What to produce.
Write out, unchanged, the lines from the one holding "[1:38.66-1:39.56]" to the close of the listing. Both the first and last lines belong in it.

::: Given entries

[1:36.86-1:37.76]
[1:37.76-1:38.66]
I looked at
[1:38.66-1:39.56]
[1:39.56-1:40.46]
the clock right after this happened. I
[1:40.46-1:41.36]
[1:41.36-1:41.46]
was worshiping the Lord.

::::::

The completed task.
[1:38.66-1:39.56]
[1:39.56-1:40.46]
the clock right after this happened. I
[1:40.46-1:41.36]
[1:41.36-1:41.46]
was worshiping the Lord.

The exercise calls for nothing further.